The tool will list objects on the heap, their path to the GC roots and allocation stack trace. That is usually sufficient to solve the memory leak. No need to create a large HPROF file or upload data to a server. Everything can be done in the shell.
I have a JavaFX app which is consuming far more memory than the heap allocates... even when I set Xmx. For example, with java -Xmx64m I can see that the app runs just fine, but it still consumes over 200MB according to the OS (checked with htop and with Mac's System Monitor). Does anyone know a tool to help find out why the JVM is holding on to so much memory beyond the heap, or how to make the JVM use less native memory?
I've found out that vmmap (as shown here[1]) is only a little helpful, as it has so much info I can't really make sense of it... and I also found this[2] answer on StackOverflow that was very helpful as it lets me see the native memory allocation by the JVM... but all I know now is that less than half of my JVM memory consumption is the actual heap: the rest is thread stacks (huge for JavaFX - around 50MB for my app), GC-allocated memory and around 25MB of class definitions!

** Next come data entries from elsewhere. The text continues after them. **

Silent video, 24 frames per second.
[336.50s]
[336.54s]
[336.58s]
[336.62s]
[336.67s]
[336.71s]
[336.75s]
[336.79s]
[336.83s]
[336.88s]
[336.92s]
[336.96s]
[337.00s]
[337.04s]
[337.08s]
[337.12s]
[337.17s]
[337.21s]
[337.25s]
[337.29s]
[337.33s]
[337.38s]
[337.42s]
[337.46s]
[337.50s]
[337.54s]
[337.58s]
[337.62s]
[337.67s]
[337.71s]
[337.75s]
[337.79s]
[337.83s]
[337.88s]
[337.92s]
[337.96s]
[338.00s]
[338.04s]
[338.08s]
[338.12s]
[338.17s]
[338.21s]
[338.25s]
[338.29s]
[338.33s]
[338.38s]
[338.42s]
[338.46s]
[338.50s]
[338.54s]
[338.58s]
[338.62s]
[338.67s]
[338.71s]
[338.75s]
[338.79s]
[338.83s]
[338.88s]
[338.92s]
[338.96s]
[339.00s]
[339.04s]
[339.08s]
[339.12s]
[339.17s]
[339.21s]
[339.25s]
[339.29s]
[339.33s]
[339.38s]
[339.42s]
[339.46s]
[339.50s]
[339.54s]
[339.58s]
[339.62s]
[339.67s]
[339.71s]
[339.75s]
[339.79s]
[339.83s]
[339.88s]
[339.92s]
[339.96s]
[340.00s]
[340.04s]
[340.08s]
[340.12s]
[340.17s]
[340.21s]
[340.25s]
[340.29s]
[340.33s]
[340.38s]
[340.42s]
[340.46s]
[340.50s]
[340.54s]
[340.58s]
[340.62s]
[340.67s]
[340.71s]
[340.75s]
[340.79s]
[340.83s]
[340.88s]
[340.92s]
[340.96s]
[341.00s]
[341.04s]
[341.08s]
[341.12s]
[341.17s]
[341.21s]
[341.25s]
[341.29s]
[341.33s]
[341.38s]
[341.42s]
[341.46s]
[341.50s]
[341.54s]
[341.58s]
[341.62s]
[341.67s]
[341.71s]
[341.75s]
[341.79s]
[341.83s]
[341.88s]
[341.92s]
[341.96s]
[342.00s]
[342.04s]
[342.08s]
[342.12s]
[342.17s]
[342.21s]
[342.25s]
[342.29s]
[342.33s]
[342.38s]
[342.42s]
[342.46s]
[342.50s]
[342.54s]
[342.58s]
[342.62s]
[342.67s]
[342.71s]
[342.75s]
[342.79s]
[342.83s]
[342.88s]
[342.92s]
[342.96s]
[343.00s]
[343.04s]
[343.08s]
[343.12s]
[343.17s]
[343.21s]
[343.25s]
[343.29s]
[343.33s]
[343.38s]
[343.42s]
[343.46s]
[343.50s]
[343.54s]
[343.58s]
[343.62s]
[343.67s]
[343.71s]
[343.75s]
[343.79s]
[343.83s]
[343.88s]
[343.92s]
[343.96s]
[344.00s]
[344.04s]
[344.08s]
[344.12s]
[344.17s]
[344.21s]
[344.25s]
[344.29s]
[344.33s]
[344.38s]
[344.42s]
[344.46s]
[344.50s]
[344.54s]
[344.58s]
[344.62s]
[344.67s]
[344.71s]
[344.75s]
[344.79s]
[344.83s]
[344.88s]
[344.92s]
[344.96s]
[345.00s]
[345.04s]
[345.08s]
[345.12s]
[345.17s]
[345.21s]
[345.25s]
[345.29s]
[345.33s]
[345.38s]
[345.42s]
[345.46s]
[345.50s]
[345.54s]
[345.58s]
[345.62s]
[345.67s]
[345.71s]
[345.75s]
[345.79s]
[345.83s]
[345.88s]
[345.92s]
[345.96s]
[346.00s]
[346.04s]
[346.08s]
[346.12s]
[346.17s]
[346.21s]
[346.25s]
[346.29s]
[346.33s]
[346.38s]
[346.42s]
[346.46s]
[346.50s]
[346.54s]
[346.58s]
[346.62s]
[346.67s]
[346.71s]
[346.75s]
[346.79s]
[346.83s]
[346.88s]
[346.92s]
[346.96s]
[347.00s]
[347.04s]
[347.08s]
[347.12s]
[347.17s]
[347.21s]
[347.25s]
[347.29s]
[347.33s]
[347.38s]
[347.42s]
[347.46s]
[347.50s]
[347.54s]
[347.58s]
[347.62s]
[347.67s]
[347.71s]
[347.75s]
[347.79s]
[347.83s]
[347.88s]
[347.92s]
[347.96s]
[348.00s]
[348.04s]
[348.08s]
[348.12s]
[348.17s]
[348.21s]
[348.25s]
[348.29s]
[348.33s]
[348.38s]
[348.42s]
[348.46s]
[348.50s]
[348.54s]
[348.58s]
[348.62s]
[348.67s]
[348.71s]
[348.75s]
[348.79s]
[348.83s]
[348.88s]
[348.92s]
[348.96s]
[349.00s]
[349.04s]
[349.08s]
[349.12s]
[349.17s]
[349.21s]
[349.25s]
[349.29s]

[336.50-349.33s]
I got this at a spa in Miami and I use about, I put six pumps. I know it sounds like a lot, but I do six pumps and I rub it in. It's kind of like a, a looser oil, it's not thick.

That's the oldest tool in the Java dev toolbox... but it only shows heap usage and metaspace. Also, after Java 9+ they seem to have retired jvisualvm and the tool to use now is https://wiki.openjdk.java.net/display/jmc/Main
Yeah, I saw that... last release was just a few days ago... I thought that since the Java standard distribution stopped shipping it, it would just die off and JMC would become the new standard tool... knowing that it's still alive makes me very happy, especially after Oracle fired the whole team working on JMC[1] immediately after open-sourcing it..
However, in the VisualVM downloads page[2], they say:
"VisualVM has also been distributed in Oracle JDK 6~8 as Java VisualVM. It has been discontinued in Oracle JDK 9. See the Upgrading Java VisualVM page to learn how to upgrade to the latest VisualVM."
That's confusing wording: it sounds like they did "discontinue" something... I think they mean it just stopped being bundled with the JVM, which is not the same thing as discontinuing it.
I've used this a couple of times to profile running servers. Not perfect but it lets you profile memory and cpu usage. Visualvm is a PITA to get working over ssh.
Uploading a bunch of stack traces to generate a flame map is one thing, but the heap can have secrets and keys and so on in memory.